_Exercise directions_
If a record holds a picture, skip the picture but print everything else exactly.

_Supplied entries_
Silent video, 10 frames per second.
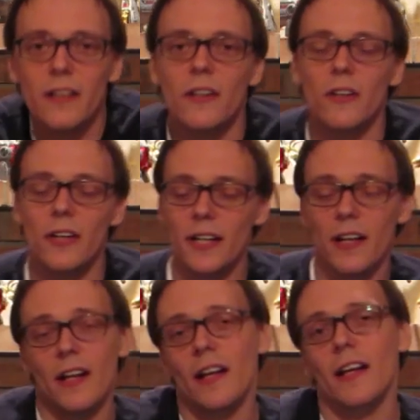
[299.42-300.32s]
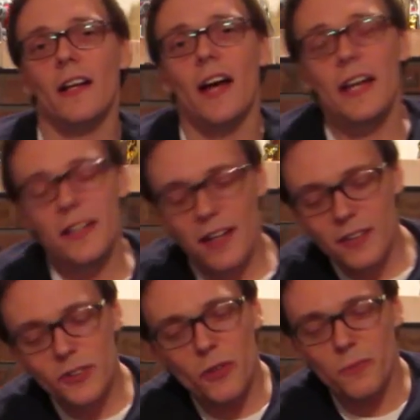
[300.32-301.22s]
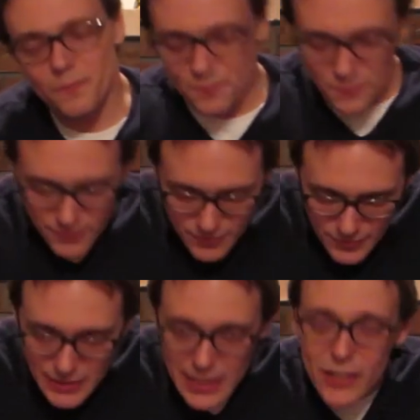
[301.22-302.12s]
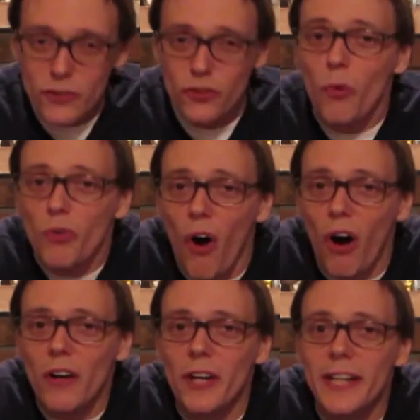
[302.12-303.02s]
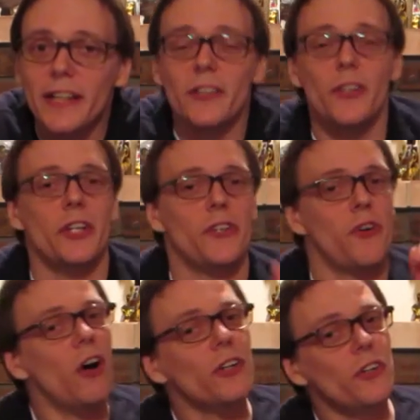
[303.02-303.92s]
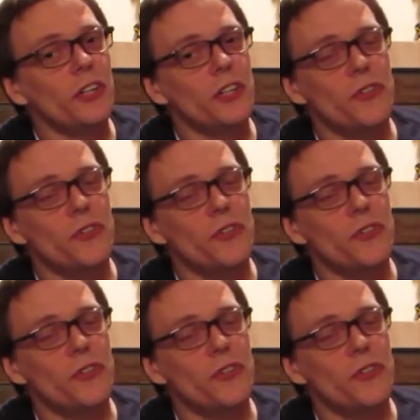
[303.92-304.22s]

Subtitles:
Alright? And so, don't talk, right? You can talk during the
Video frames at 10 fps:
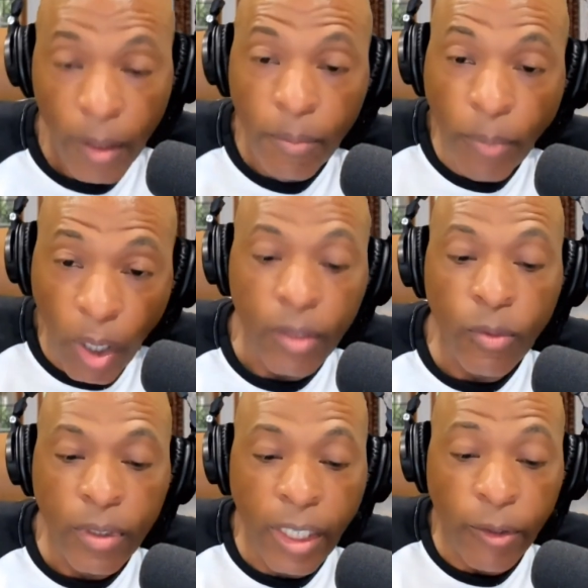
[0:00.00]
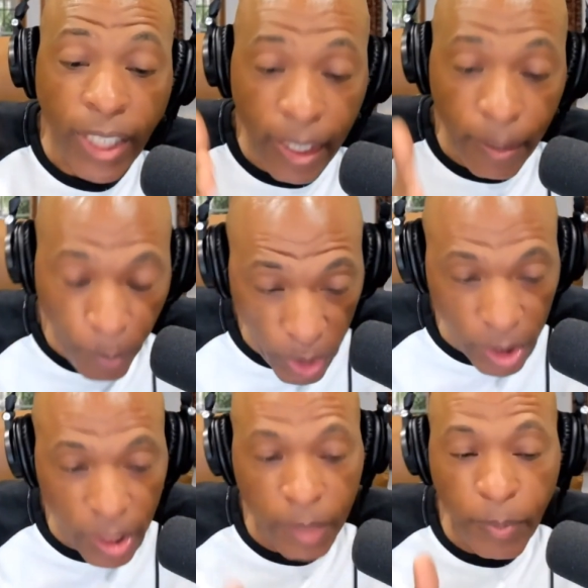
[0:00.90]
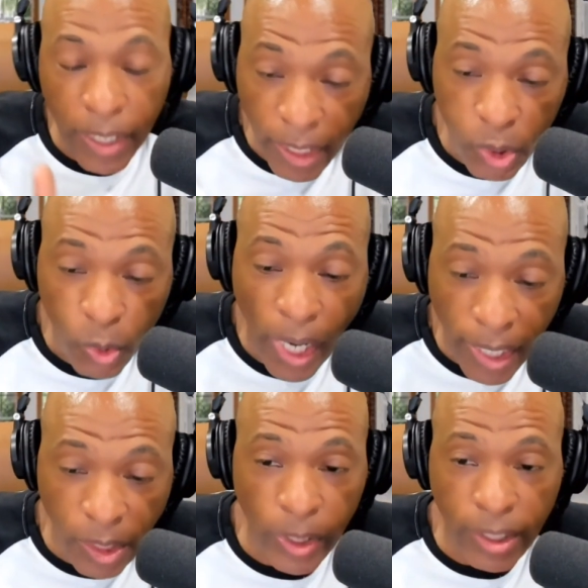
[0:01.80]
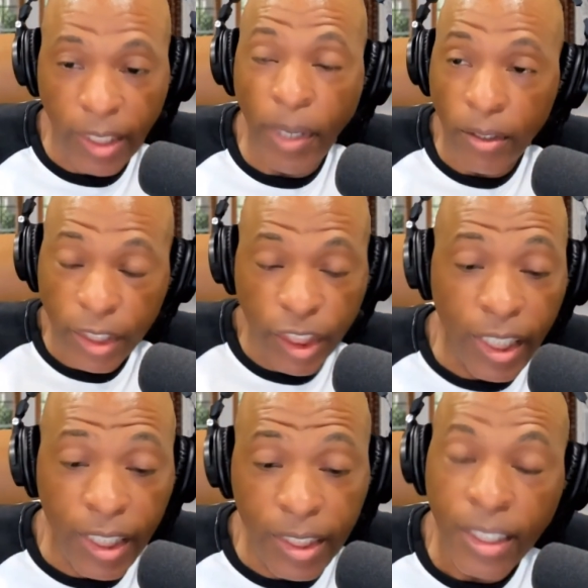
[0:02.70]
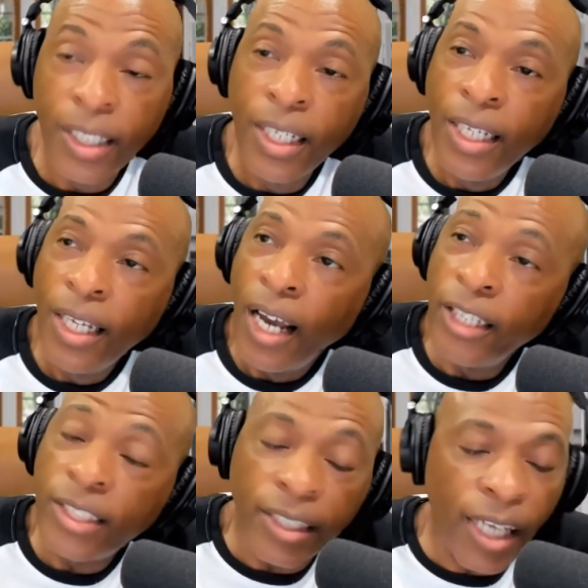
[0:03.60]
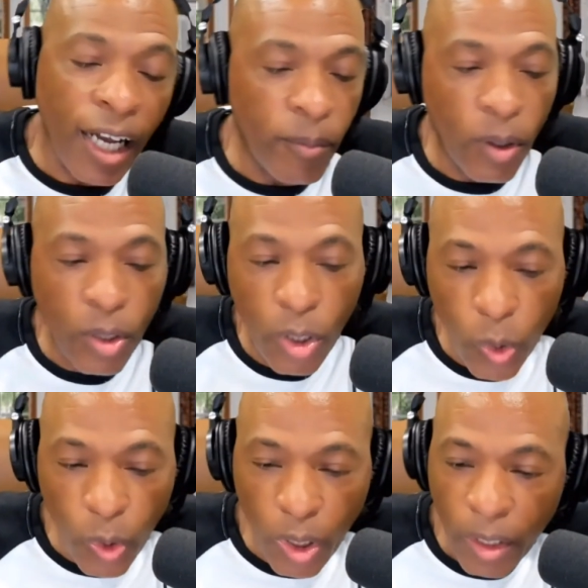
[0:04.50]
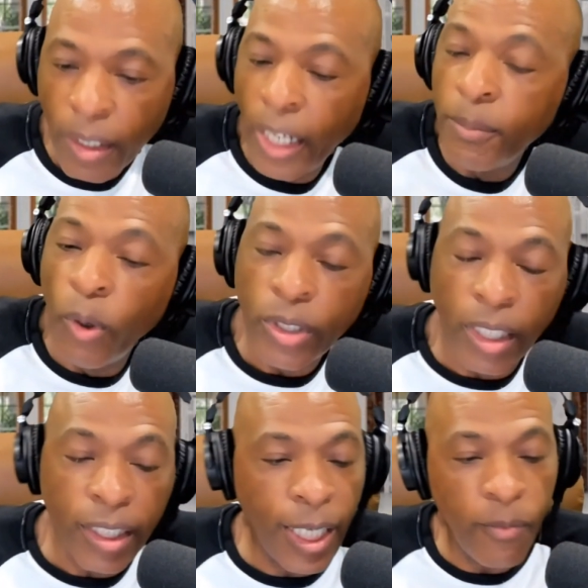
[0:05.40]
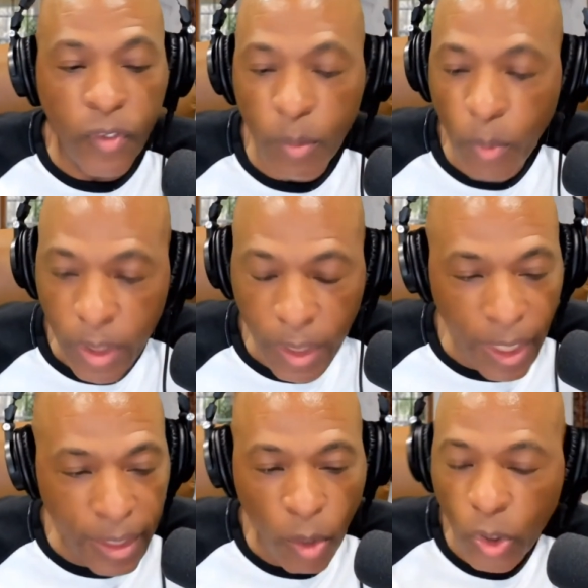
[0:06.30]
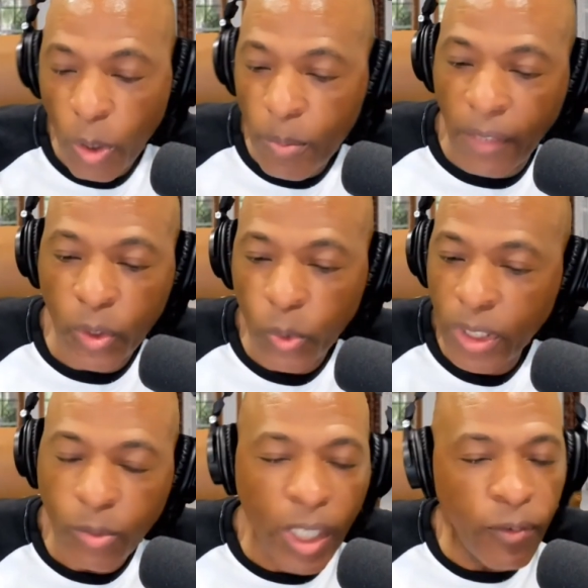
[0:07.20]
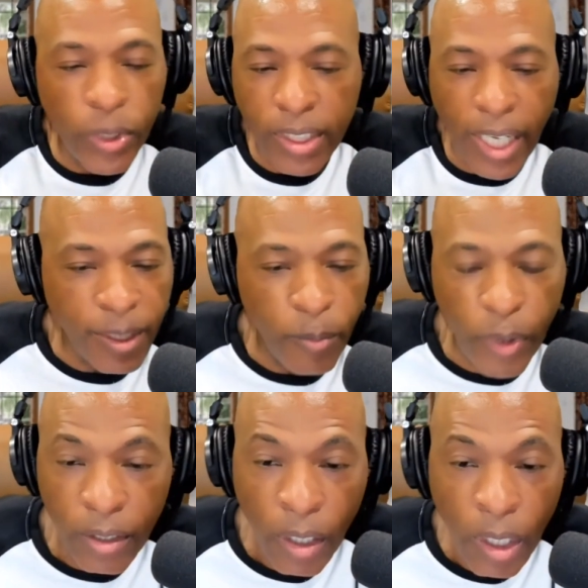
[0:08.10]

But there was a person speaking English who asked a question about the change, and he started talking about Lowe and him out of the camp few much days, and only come back 2 days. What have to do with the slice of bread?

_Output for this task_
Silent video, 10 frames per second.
[299.42-300.32s]
[300.32-301.22s]
[301.22-302.12s]
[302.12-303.02s]
[303.02-303.92s]
[303.92-304.22s]

Subtitles:
Alright? And so, don't talk, right? You can talk during the
Video frames at 10 fps:
[0:00.00]
[0:00.90]
[0:01.80]
[0:02.70]
[0:03.60]
[0:04.50]
[0:05.40]
[0:06.30]
[0:07.20]
[0:08.10]

But there was a person speaking English who asked a question about the change, and he started talking about Lowe and him out of the camp few much days, and only come back 2 days. What have to do with the slice of bread?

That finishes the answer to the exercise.